Adaptive Mechanism for Designing a Personalized Cranial Implant and Its 3D Printing Using PEEK

The rehabilitation of the skull’s bones is a difficult process that poses a challenge to the surgical team. Due to the range of design methods and the availability of materials, the main concerns are the implant design and material selection. Mirror-image reconstruction is one of the widely used implant reconstruction techniques, but it is not a feasible option in asymmetrical regions. The ideal design approach and material should result in an implant outcome that is compact, easy to fit, resilient, and provides the perfect aesthetic and functional outcomes irrespective of the location. The design technique for the making of the personalized implant must be easy to use and independent of the defect’s position on the skull.

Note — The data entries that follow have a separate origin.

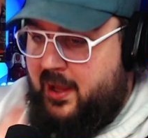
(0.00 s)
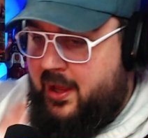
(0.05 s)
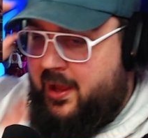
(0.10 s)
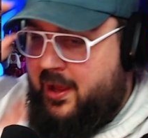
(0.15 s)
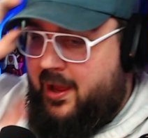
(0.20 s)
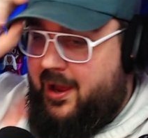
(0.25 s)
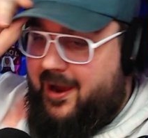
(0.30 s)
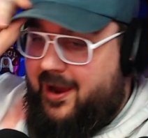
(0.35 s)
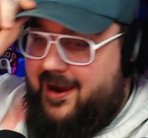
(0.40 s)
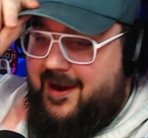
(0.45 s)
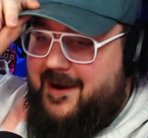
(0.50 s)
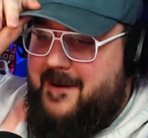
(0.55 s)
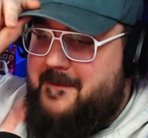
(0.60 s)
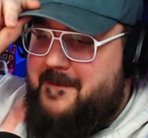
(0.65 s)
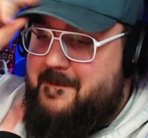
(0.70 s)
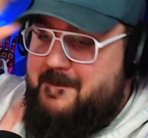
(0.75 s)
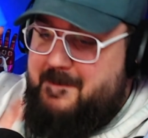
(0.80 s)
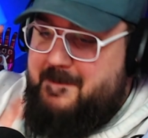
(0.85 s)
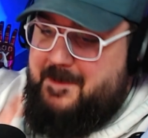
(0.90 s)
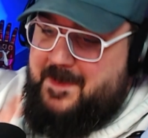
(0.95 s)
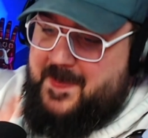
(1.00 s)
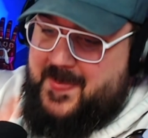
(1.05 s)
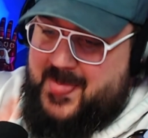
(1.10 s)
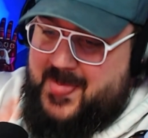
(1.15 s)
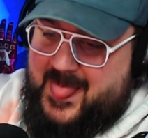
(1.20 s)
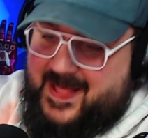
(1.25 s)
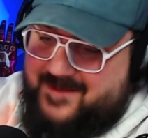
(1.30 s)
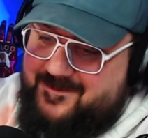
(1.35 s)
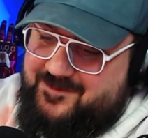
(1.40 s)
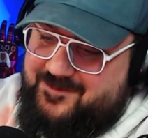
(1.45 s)
Uh,
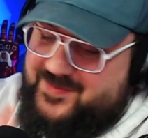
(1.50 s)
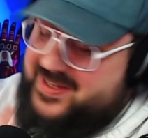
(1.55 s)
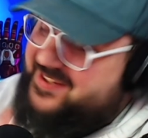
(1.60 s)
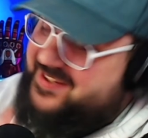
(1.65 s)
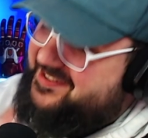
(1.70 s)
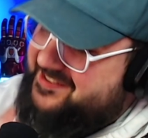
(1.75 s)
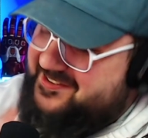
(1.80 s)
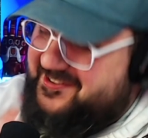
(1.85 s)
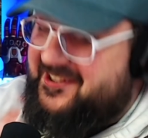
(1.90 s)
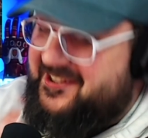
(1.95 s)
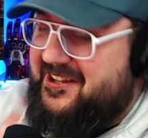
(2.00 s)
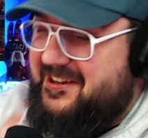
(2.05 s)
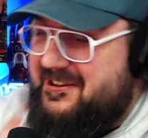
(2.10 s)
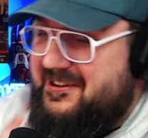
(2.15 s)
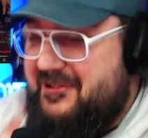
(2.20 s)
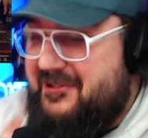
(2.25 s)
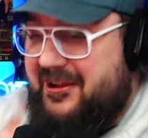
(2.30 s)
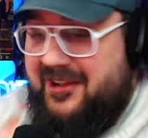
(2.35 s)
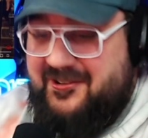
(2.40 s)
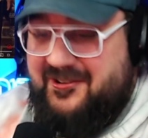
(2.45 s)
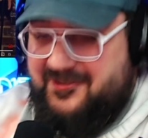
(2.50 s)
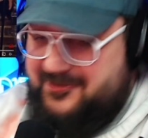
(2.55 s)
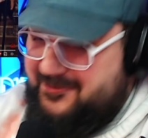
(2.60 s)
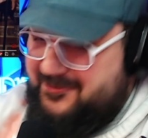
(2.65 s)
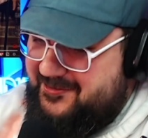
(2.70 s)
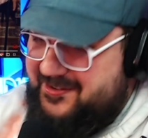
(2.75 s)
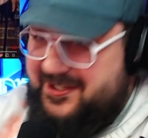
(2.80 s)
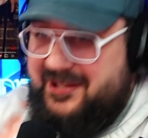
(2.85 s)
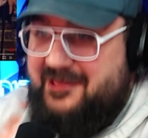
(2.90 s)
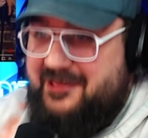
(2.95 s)
this is gonna you guys will
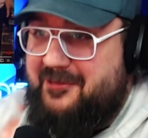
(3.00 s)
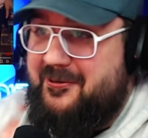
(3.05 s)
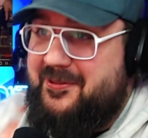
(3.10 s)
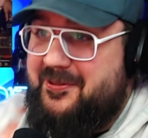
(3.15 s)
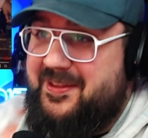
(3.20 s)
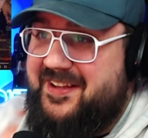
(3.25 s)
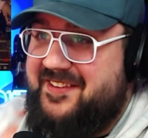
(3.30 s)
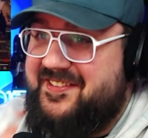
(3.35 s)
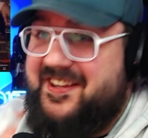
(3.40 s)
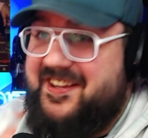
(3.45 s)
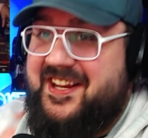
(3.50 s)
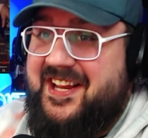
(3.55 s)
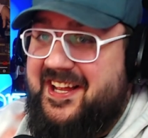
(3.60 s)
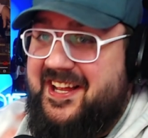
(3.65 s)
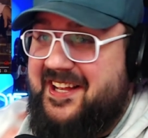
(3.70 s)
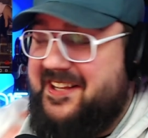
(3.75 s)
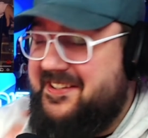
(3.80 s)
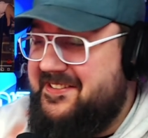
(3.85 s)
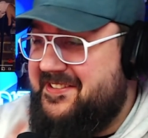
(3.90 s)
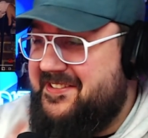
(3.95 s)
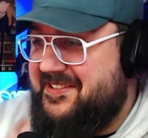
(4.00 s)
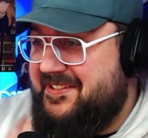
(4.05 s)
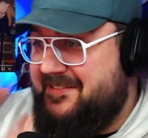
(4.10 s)
see through this, I guess.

As a result, this article proposes a hybrid system that incorporates computer tomography acquisition, an adaptive design (or modeling) scheme, computational analysis, and accuracy assessment. The newly developed hybrid approach aims to obtain ideal cranial implants that are unique to each patient and defect. Polyetheretherketone (PEEK) is chosen to fabricate the implant because it is a viable alternative to titanium implants for personalized implants, and because it is simpler to use, lighter, and sturdy enough to shield the brain. The aesthetic result or the fitting accuracy is adequate, with a maximum deviation of 0.59 mm in the outside direction. The results of the biomechanical analysis demonstrate that the maximum Von Mises stress (8.15 MPa), Von Mises strain (0.002), and deformation (0.18 mm) are all extremely low, and the factor of safety is reasonably high, highlighting the implant’s load resistance potential and safety under high loading. Moreover, the time it takes to develop an implant model for any cranial defect using the proposed modeling scheme is very fast, at around one hour. This study illustrates that the utilized 3D reconstruction method and PEEK material would minimize time-consuming alterations while also improving the implant’s fit, stability, and strength.